Work task:
When you copy the records, keep every word exact and leave the pictures out.

Record excerpts:
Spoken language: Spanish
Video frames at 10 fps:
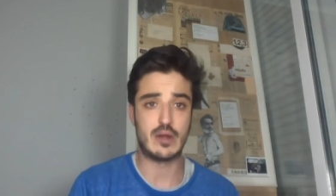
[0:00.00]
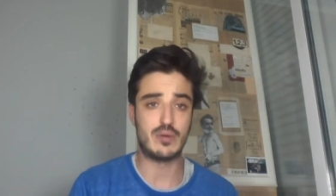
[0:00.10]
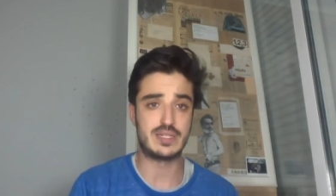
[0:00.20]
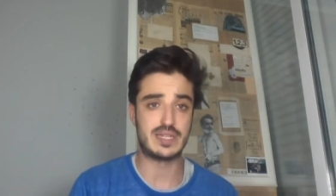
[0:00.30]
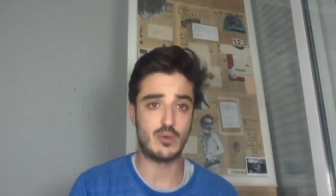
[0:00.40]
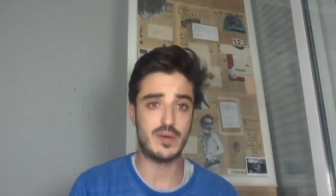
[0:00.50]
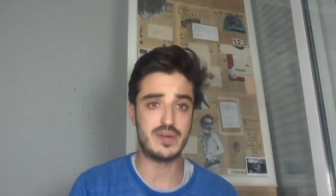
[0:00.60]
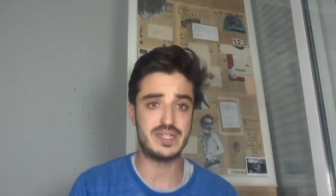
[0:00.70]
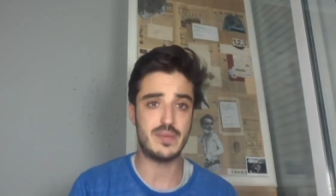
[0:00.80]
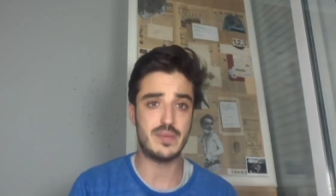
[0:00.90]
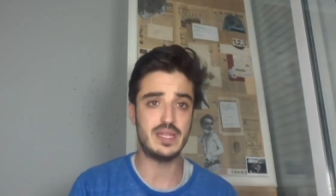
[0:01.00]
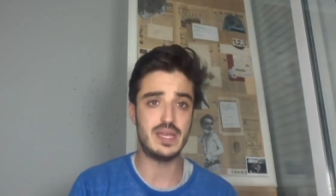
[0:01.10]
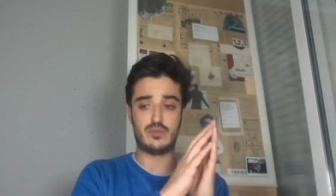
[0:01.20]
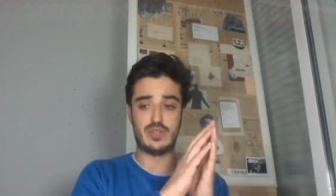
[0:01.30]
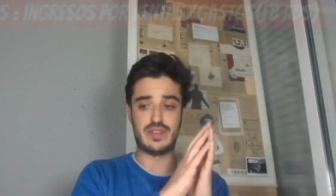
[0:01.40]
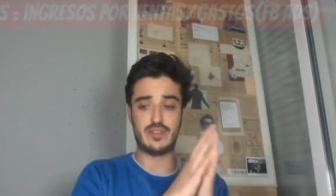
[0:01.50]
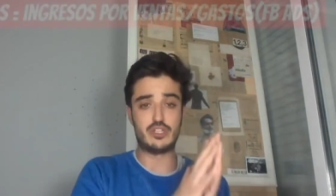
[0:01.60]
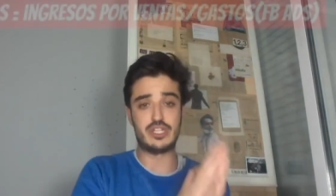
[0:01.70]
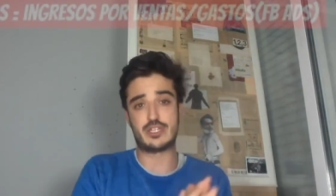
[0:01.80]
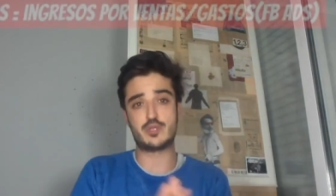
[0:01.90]
Se calcula básicamente utilizando los
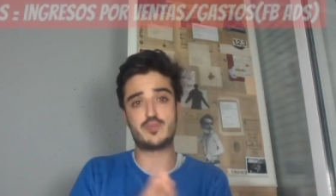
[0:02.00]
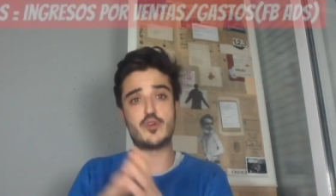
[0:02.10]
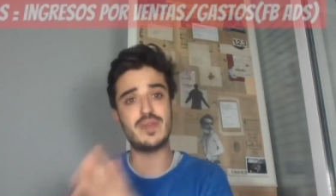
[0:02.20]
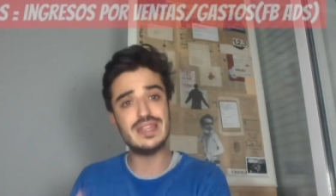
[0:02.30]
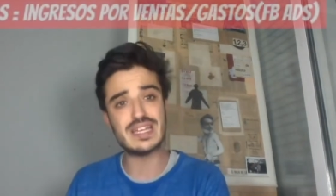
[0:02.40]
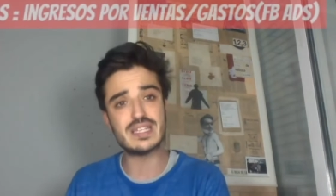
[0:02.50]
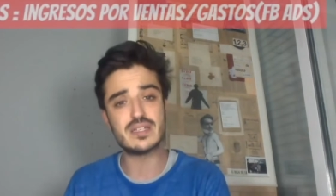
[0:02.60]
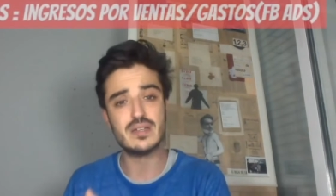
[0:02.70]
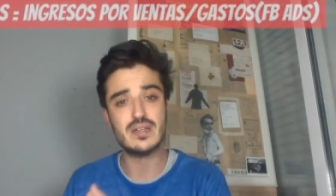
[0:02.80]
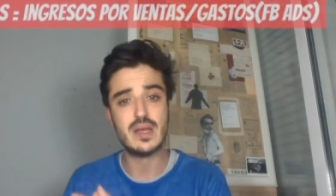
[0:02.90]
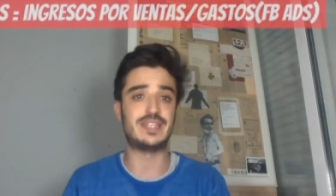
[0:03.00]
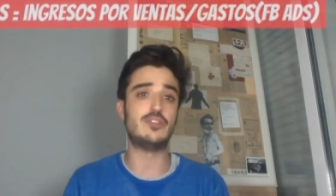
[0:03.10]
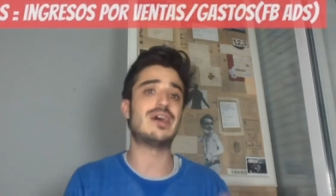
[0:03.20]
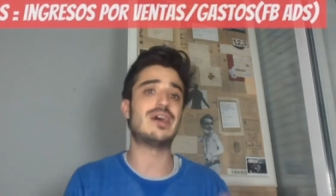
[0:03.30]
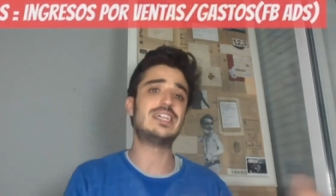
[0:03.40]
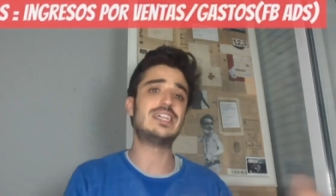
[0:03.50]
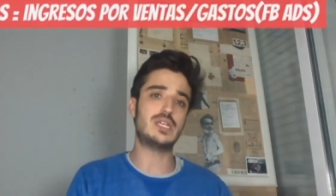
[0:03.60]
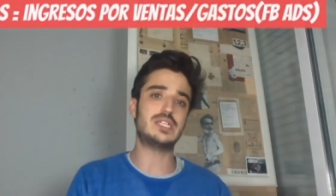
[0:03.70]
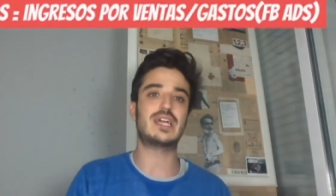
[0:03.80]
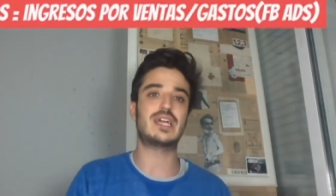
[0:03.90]
ingresos por ventas partido gastos, en
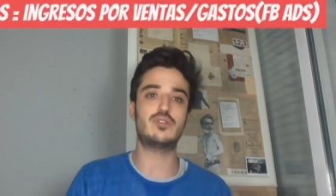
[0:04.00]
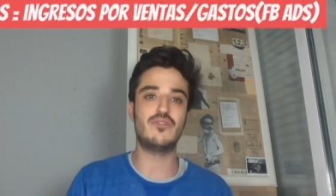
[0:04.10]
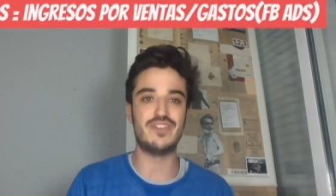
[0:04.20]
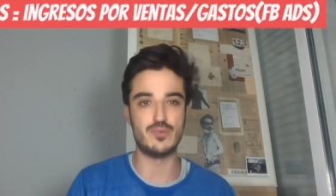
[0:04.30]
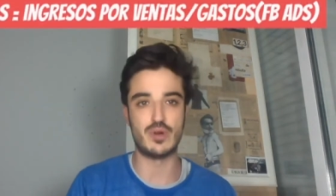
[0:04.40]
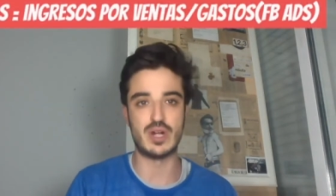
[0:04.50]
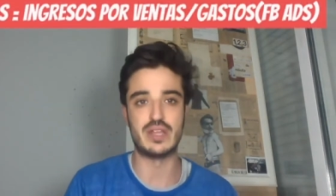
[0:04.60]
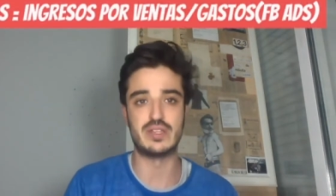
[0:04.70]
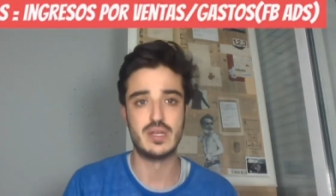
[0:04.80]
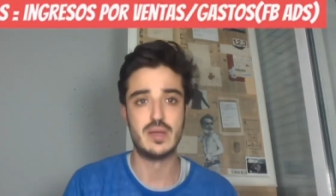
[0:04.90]
este caso en Facebook Ads.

Answer section:
Spoken language: Spanish
Video frames at 10 fps:
[0:00.00]
[0:00.10]
[0:00.20]
[0:00.30]
[0:00.40]
[0:00.50]
[0:00.60]
[0:00.70]
[0:00.80]
[0:00.90]
[0:01.00]
[0:01.10]
[0:01.20]
[0:01.30]
[0:01.40]
[0:01.50]
[0:01.60]
[0:01.70]
[0:01.80]
[0:01.90]
Se calcula básicamente utilizando los
[0:02.00]
[0:02.10]
[0:02.20]
[0:02.30]
[0:02.40]
[0:02.50]
[0:02.60]
[0:02.70]
[0:02.80]
[0:02.90]
[0:03.00]
[0:03.10]
[0:03.20]
[0:03.30]
[0:03.40]
[0:03.50]
[0:03.60]
[0:03.70]
[0:03.80]
[0:03.90]
ingresos por ventas partido gastos, en
[0:04.00]
[0:04.10]
[0:04.20]
[0:04.30]
[0:04.40]
[0:04.50]
[0:04.60]
[0:04.70]
[0:04.80]
[0:04.90]
este caso en Facebook Ads.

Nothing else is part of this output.